EXERCISE PROMPT:
All of the data must be output exactly, with every picture left out.

Stored items:
____

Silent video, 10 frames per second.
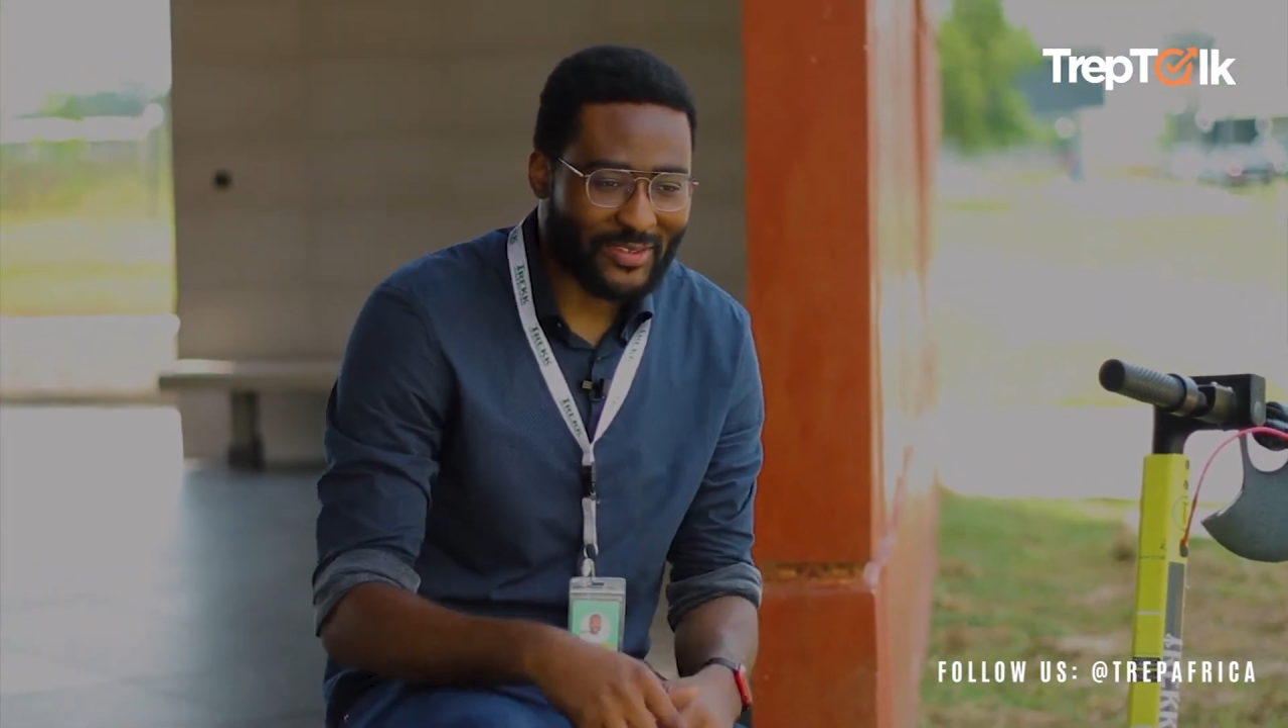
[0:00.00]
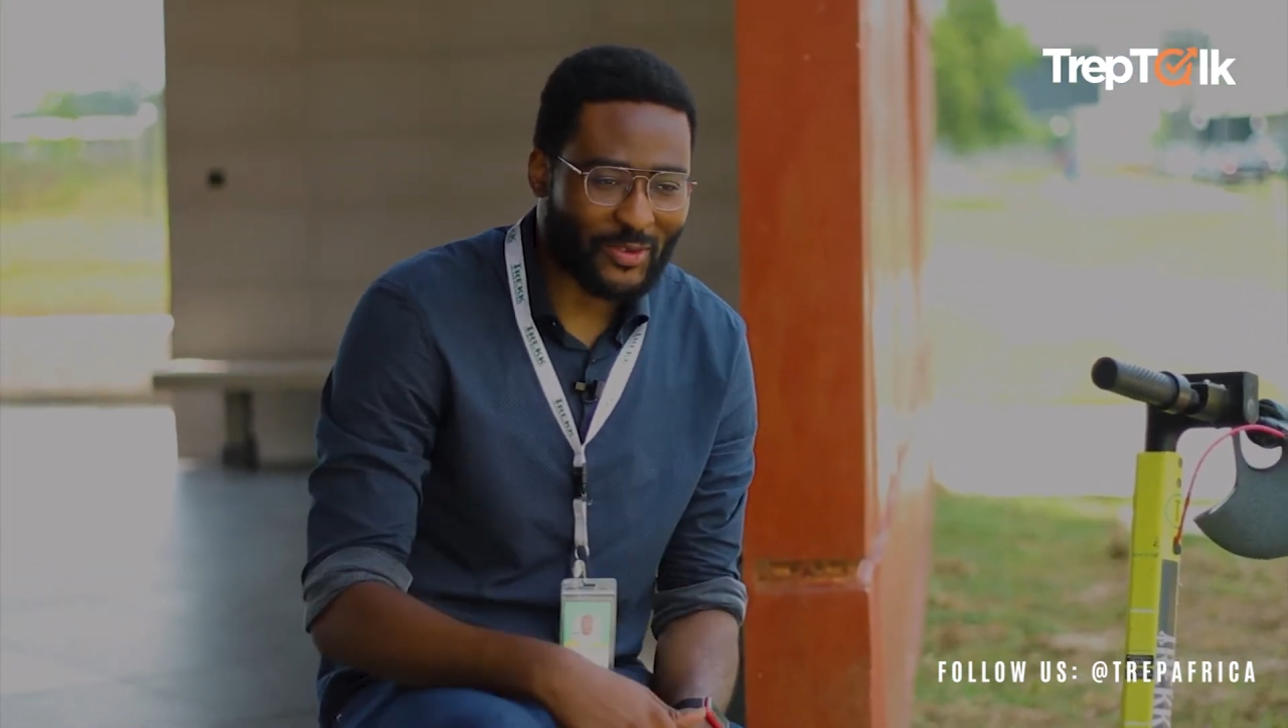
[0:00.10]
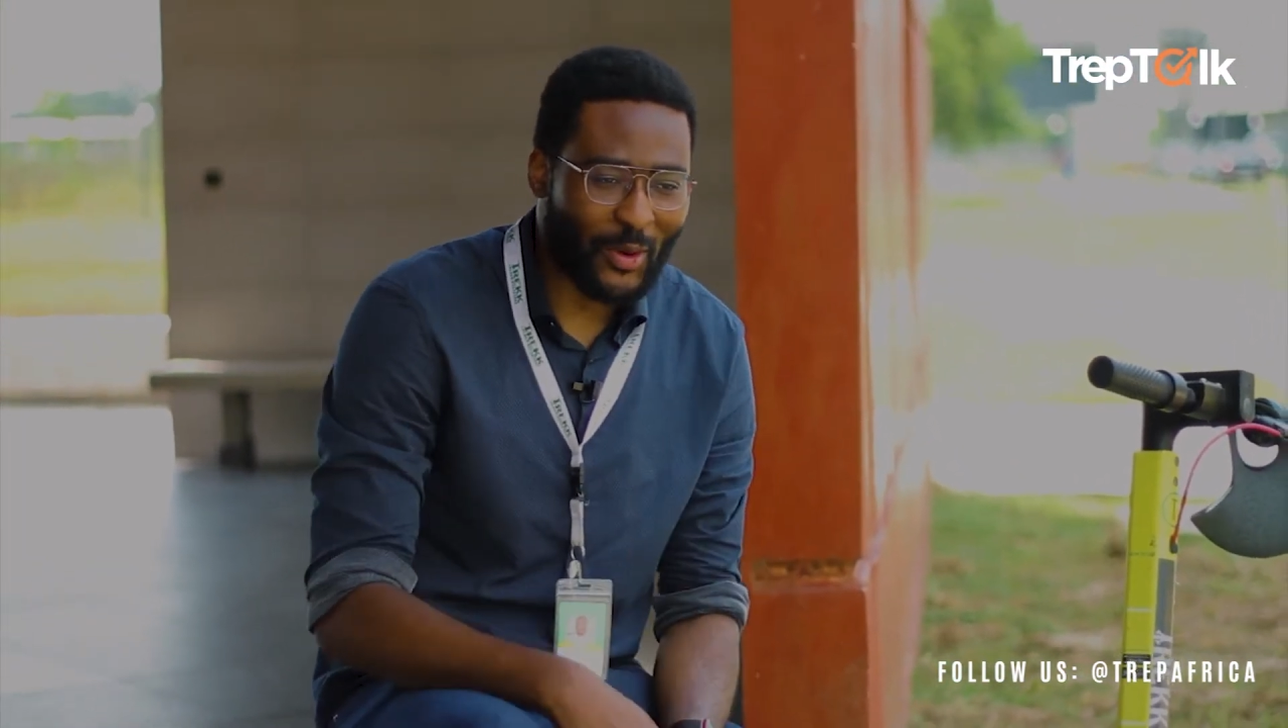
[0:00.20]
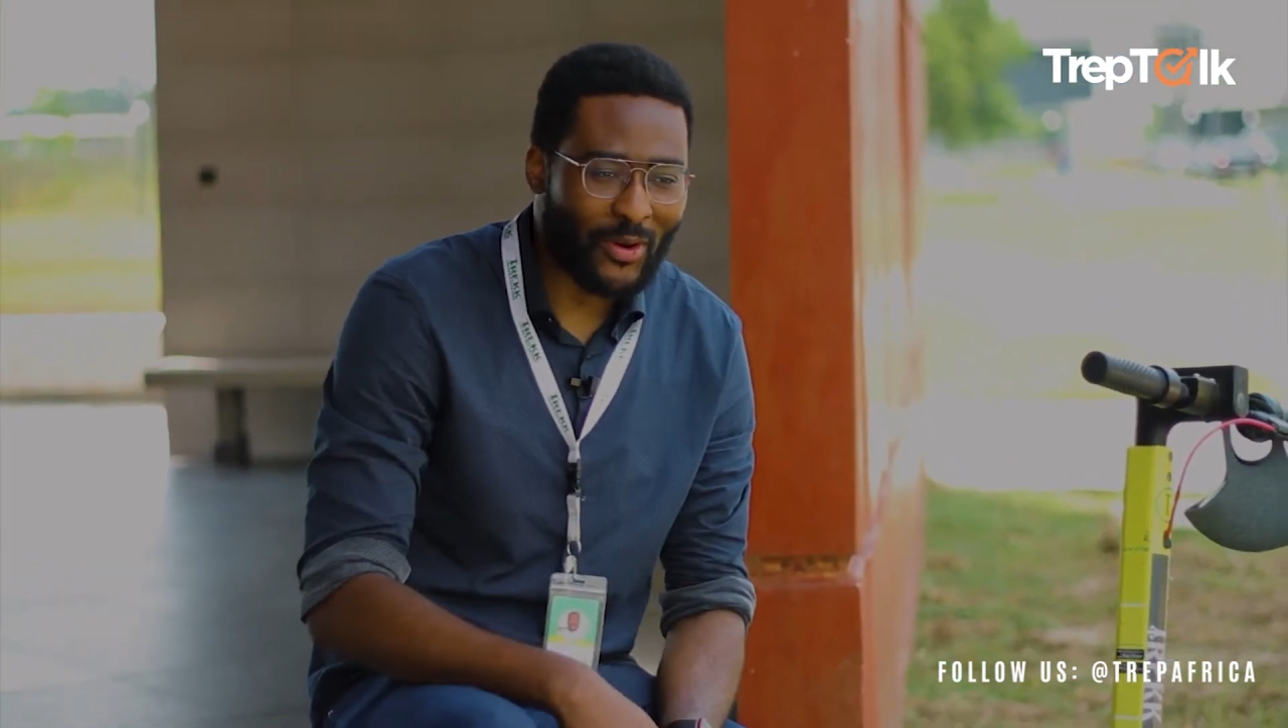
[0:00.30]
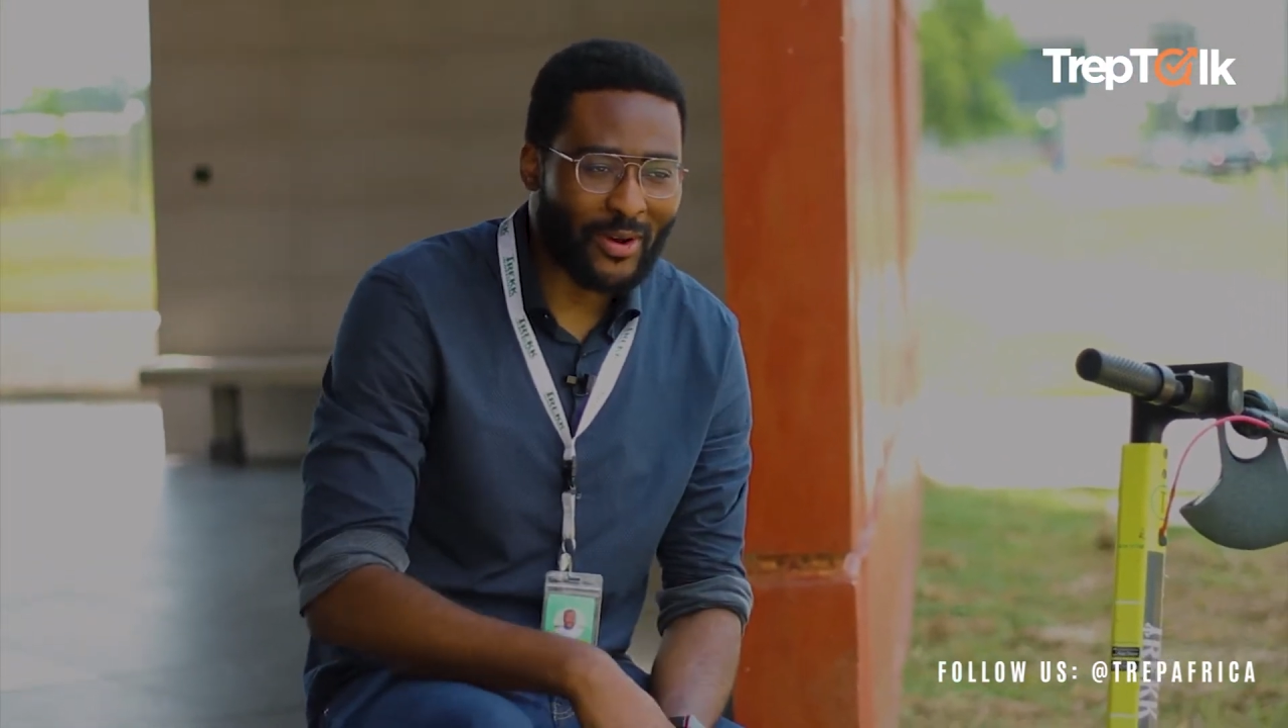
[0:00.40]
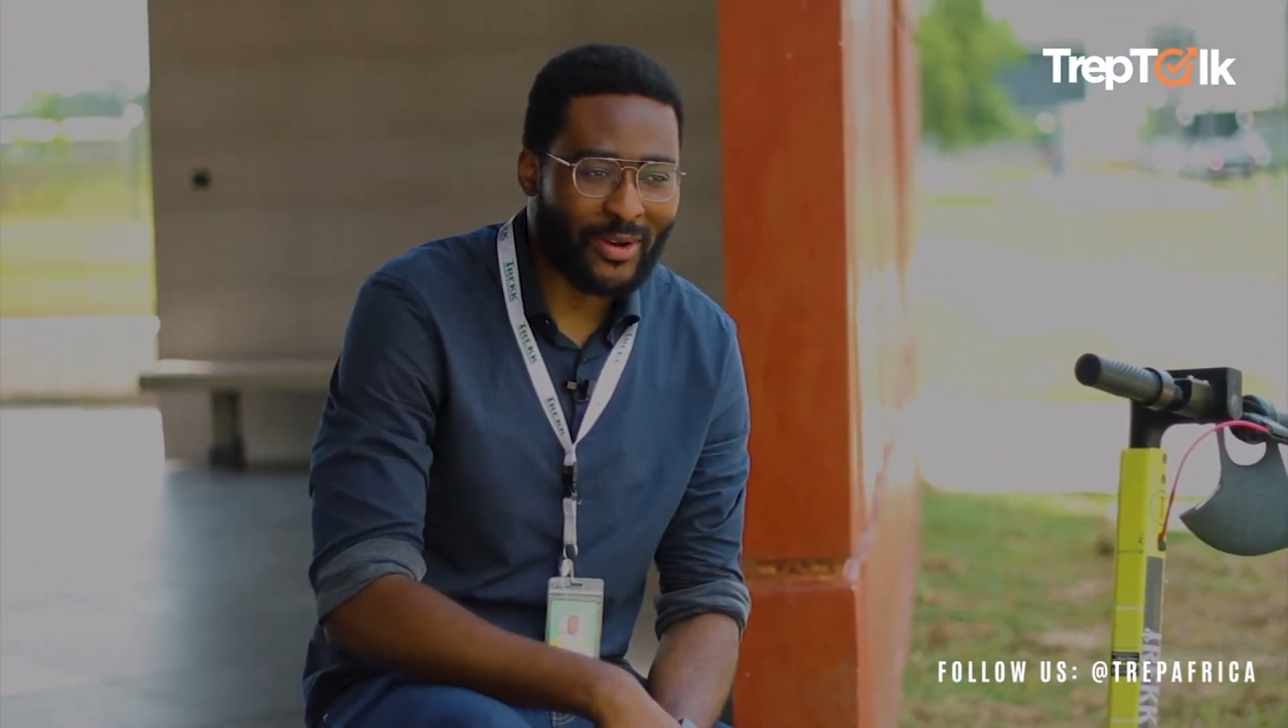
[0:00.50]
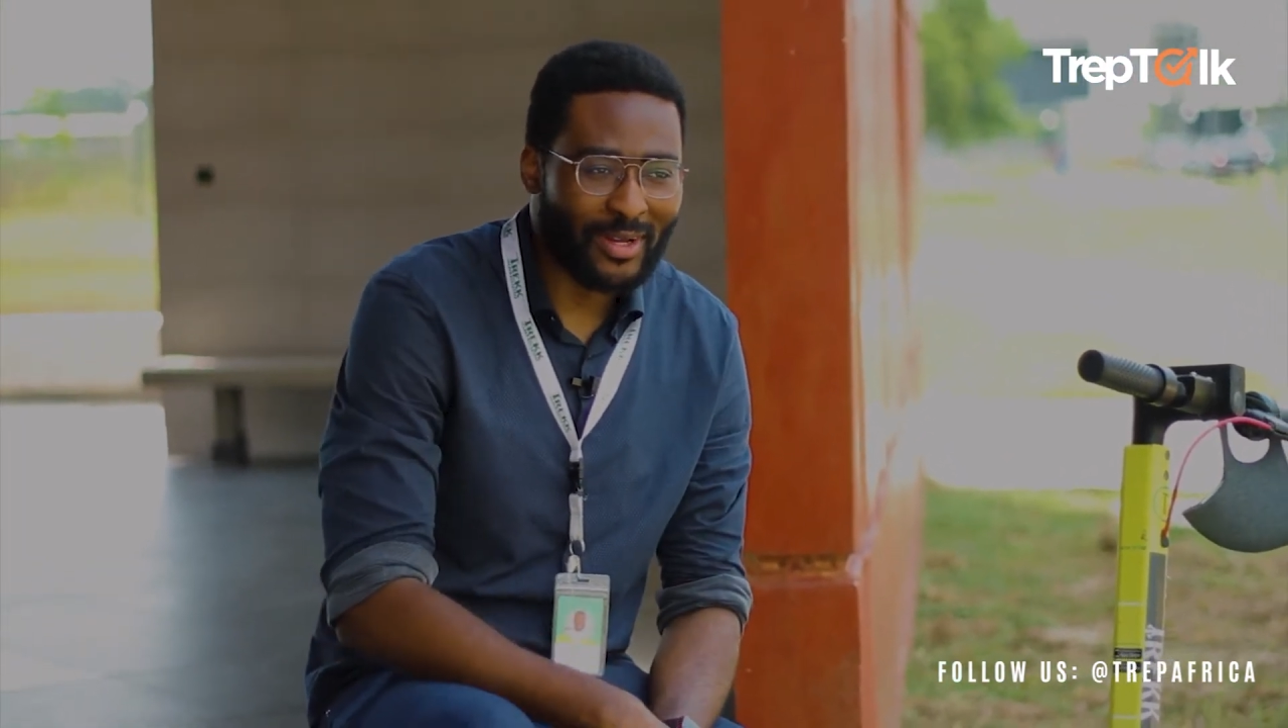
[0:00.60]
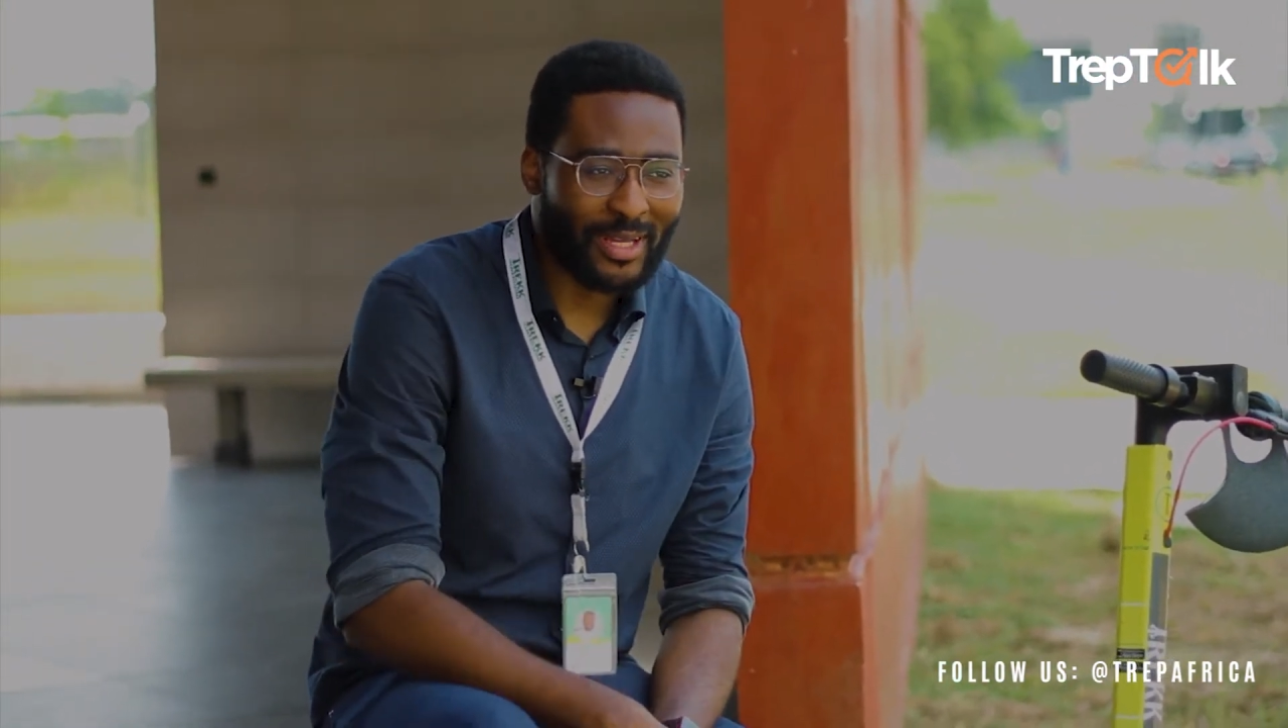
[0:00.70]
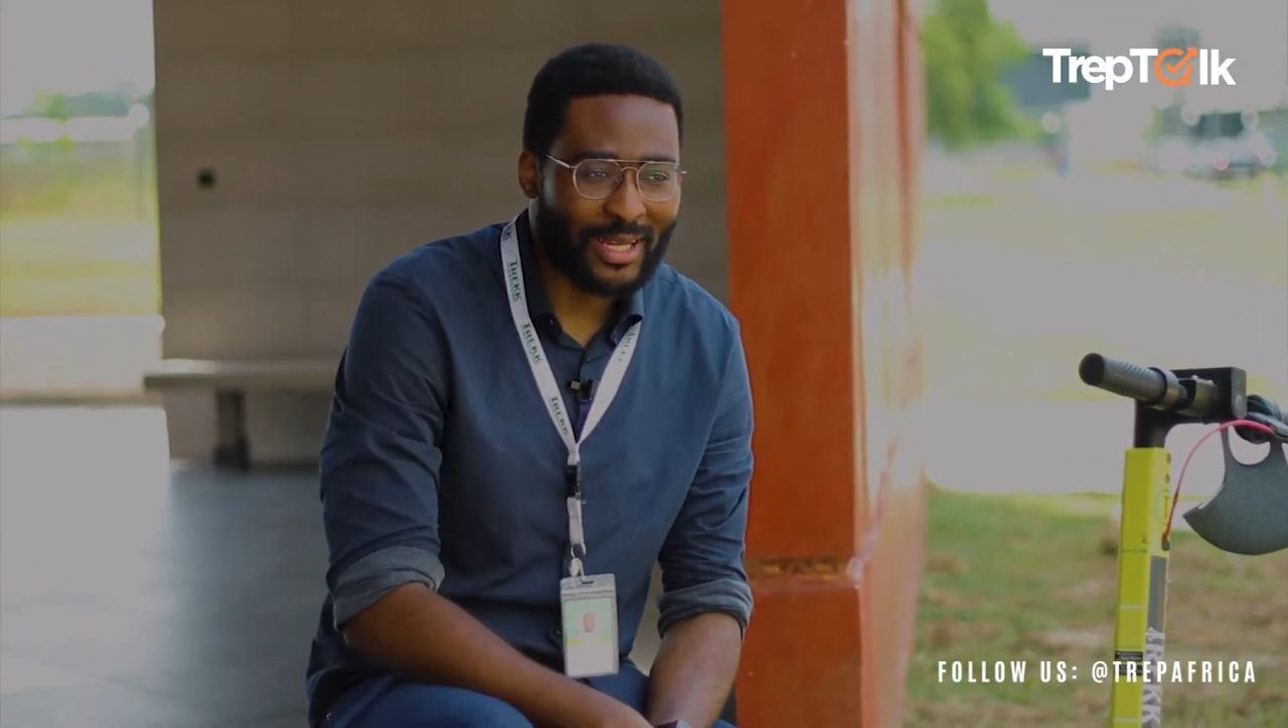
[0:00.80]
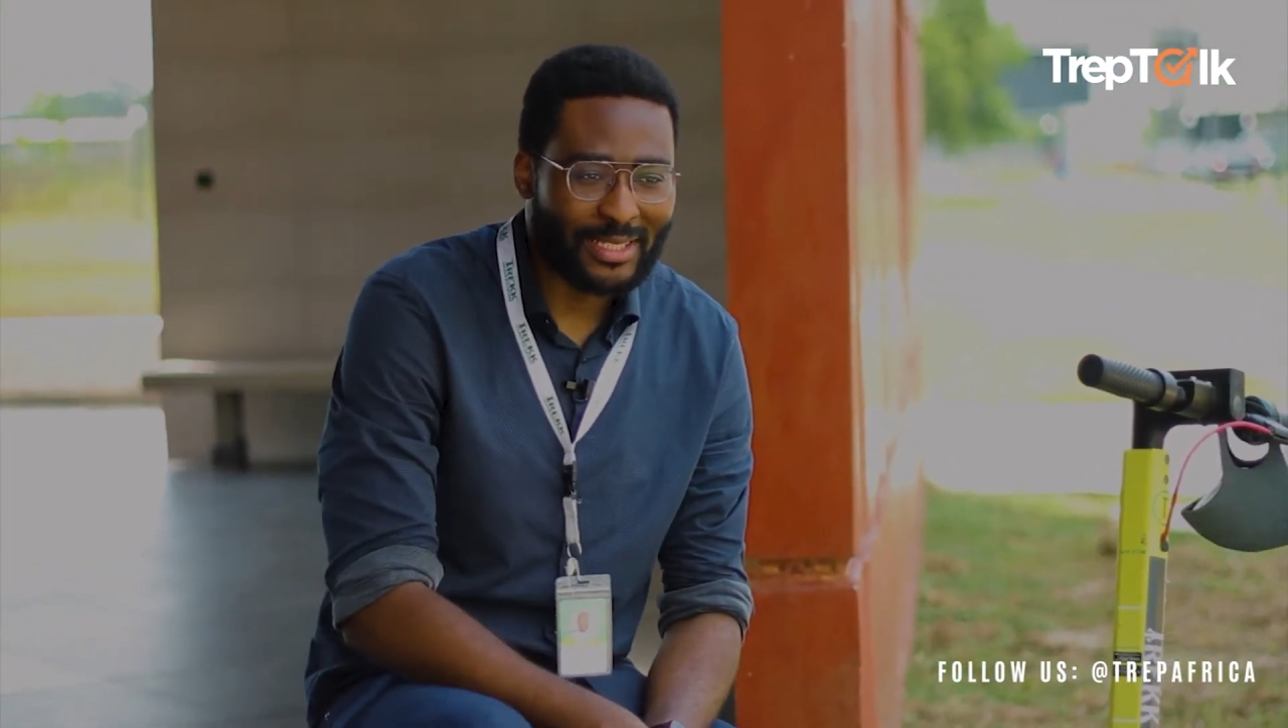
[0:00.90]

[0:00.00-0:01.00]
saw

____

ANSWER TO THIS EXERCISE:
Silent video, 10 frames per second.
[0:00.00]
[0:00.10]
[0:00.20]
[0:00.30]
[0:00.40]
[0:00.50]
[0:00.60]
[0:00.70]
[0:00.80]
[0:00.90]

[0:00.00-0:01.00]
saw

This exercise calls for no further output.